Этот метод также можно использовать для изучения степени трансляции определенной мРНК.[6] В этих экспериментах 5 'и 3' последовательности мРНК были исследованы на предмет их влияния на количество продуцируемой мРНК и насколько хорошо транслируются мРНК. Как показано, не все изоформы мРНК транслируются с одинаковой эффективностью. хотя их кодирующие последовательности одинаковы.[6]

Рекомендации

  1. ^ Пиччирилло, Калифорния; и другие. (2014). «Трансляционный контроль иммунных ответов: от транскриптов к трансатомам». Иммунология природы. 15 (6): 503–511. Дои:10.1038 / ni.2891. PMID  24840981.
  2. ^ а б Hanebuth, Массачусетс; и другие. (2016). «Поливалентные контакты Hsp70 Ssb способствуют его архитектуре на рибосомах и взаимодействию зарождающейся цепи». Nature Communications. 7: 13695. Bibcode:2016НатКо ... 713695H. Дои:10.1038 / ncomms13695. ЧВК  5150220. PMID  27917864.
  3. ^ Lin, CJ; и другие. (2010). «Антидепрессант сертралин подавляет инициацию трансляции, ограничивая млекопитающих-мишеней передачи сигналов рапамицина». Исследования рака. 70 (8): 3199–3208. Дои:10.1158 / 0008-5472.CAN-09-4072. PMID  20354178.
  4. ^ Coudert, L; и другие. (2014). «Анализ инициации трансляции в стрессовых условиях по полисомному профилированию». Журнал визуализированных экспериментов (87). Дои:10.3791/51164. ЧВК  4193336. PMID  24893838.

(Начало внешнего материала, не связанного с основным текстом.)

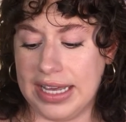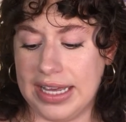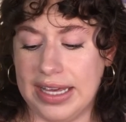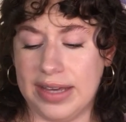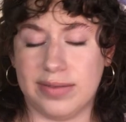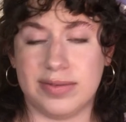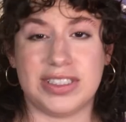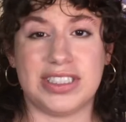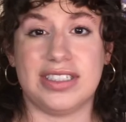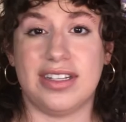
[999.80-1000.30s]

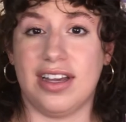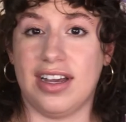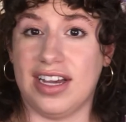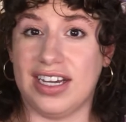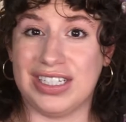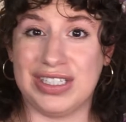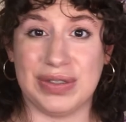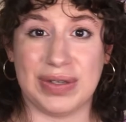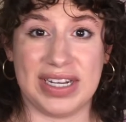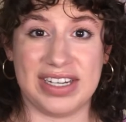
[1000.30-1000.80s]
It's a
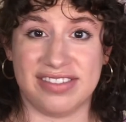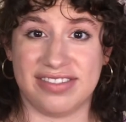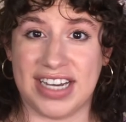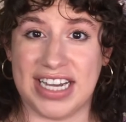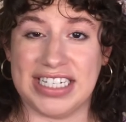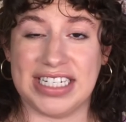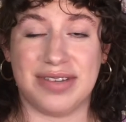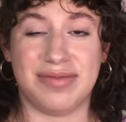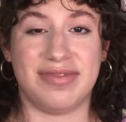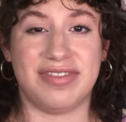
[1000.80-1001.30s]
great
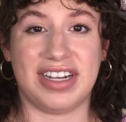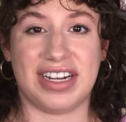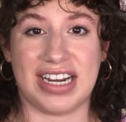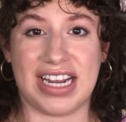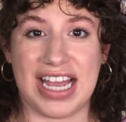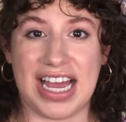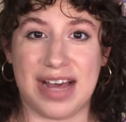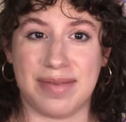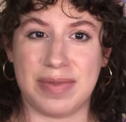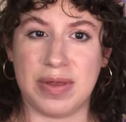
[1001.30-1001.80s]
find. I'm very
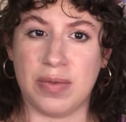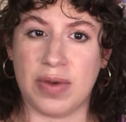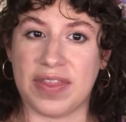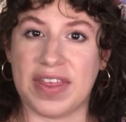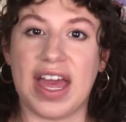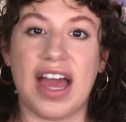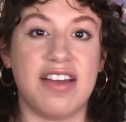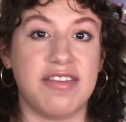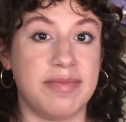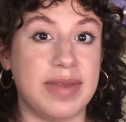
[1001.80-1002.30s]
happy with
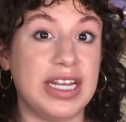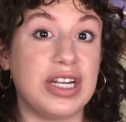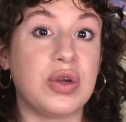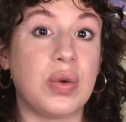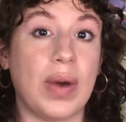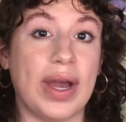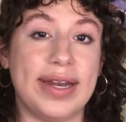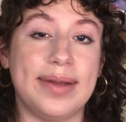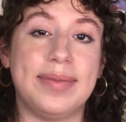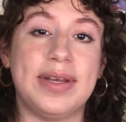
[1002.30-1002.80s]
it. I've made
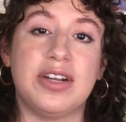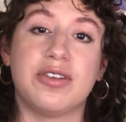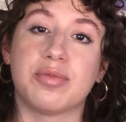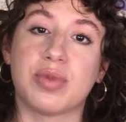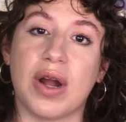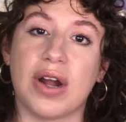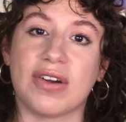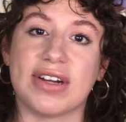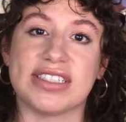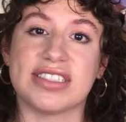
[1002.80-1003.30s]
quite a bit of
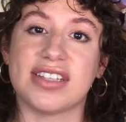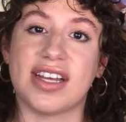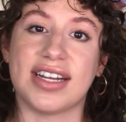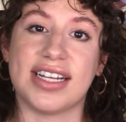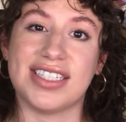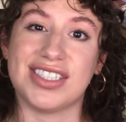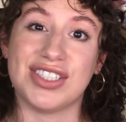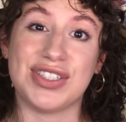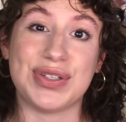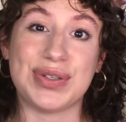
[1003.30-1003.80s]
progress on
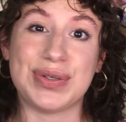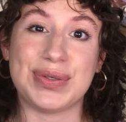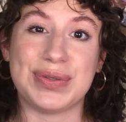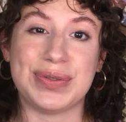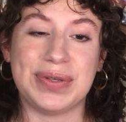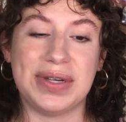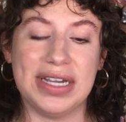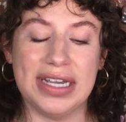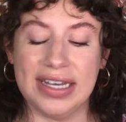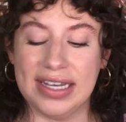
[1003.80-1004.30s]
it
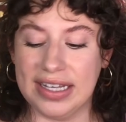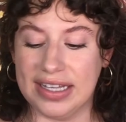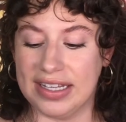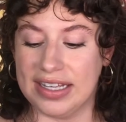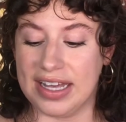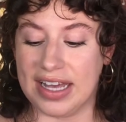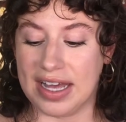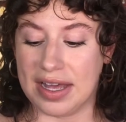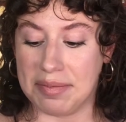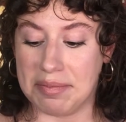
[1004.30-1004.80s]
too.
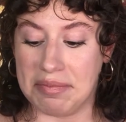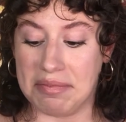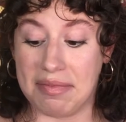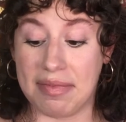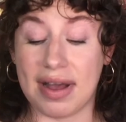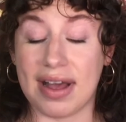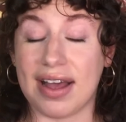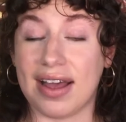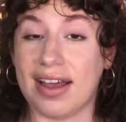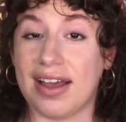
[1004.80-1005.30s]

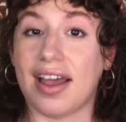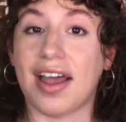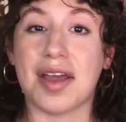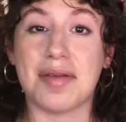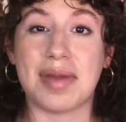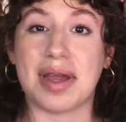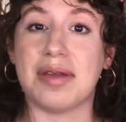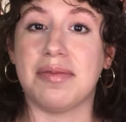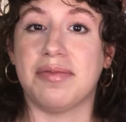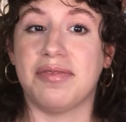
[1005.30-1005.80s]
I
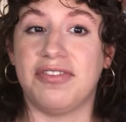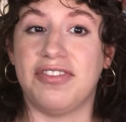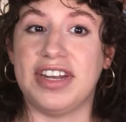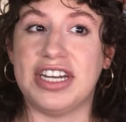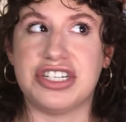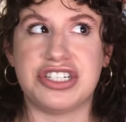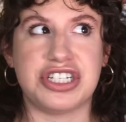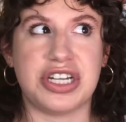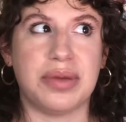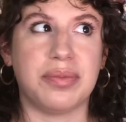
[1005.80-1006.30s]
might
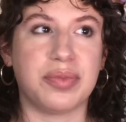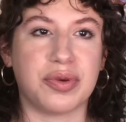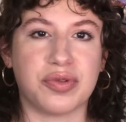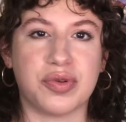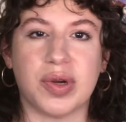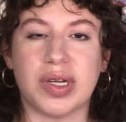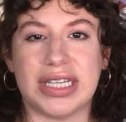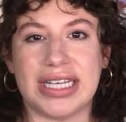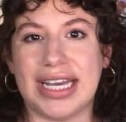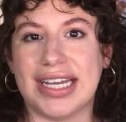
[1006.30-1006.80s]
finish it
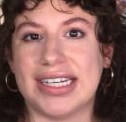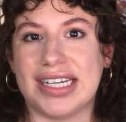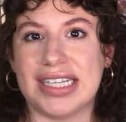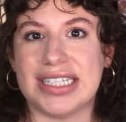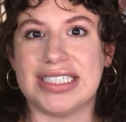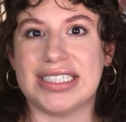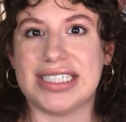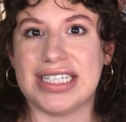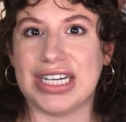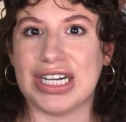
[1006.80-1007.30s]
before the end of
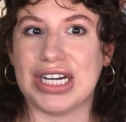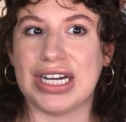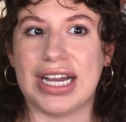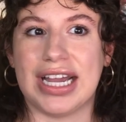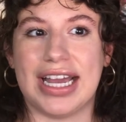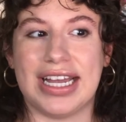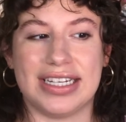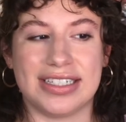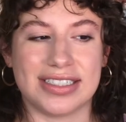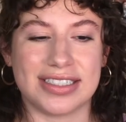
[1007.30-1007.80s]
this year,
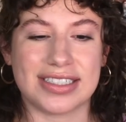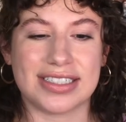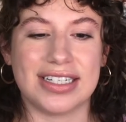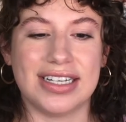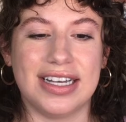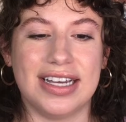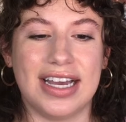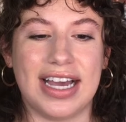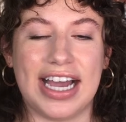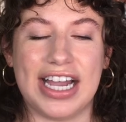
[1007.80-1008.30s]
and
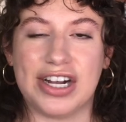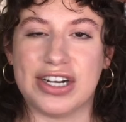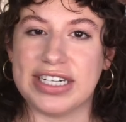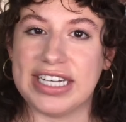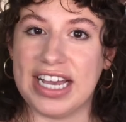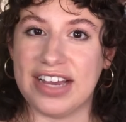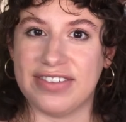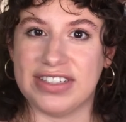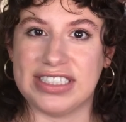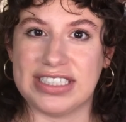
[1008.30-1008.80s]
I already
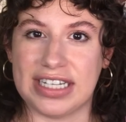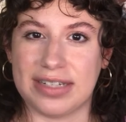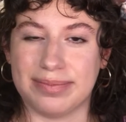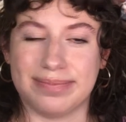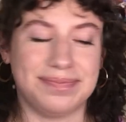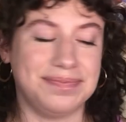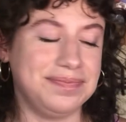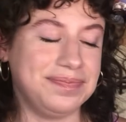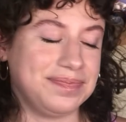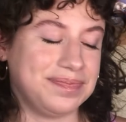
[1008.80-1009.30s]
have
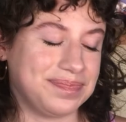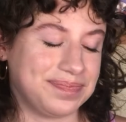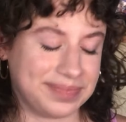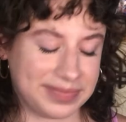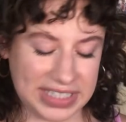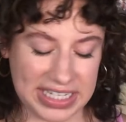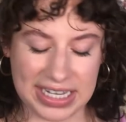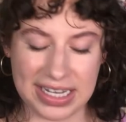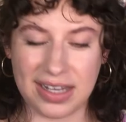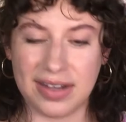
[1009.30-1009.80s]

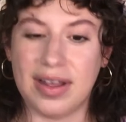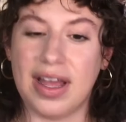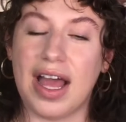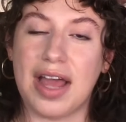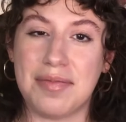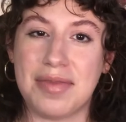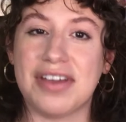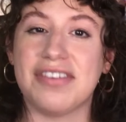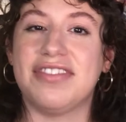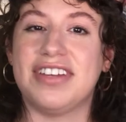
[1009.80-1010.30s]
I
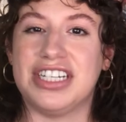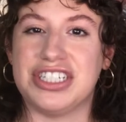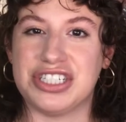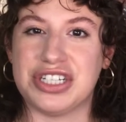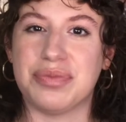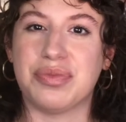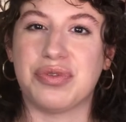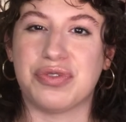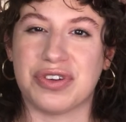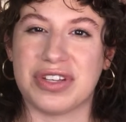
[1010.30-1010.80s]
might finish
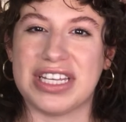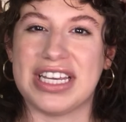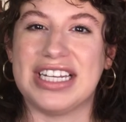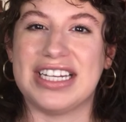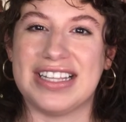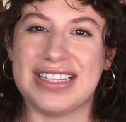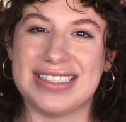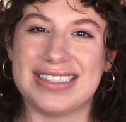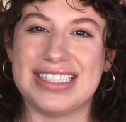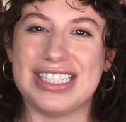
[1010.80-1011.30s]
it before the end
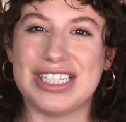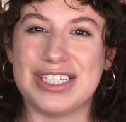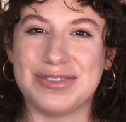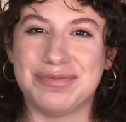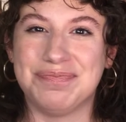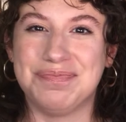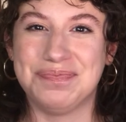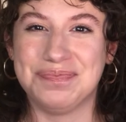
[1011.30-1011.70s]
of this year.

  5. ^ Молон, М; и другие. (2016). «Скорость метаболизма как фактор, определяющий долголетие дрожжей Saccharomyces cerevisiae». Возраст (Дордрехт, Нидерланды). 38 (1): 11. Дои:10.1007 / s11357-015-9868-8. ЧВК  5005888. PMID  26783001.
  6. ^ а б Этаж, СН; Дудна, Дж. А. (2016). «Настраиваемый синтез белка изоформами транскриптов в клетках человека». eLife. 5. Дои:10.7554 / eLife.10921. ЧВК  4764583. PMID  26735365.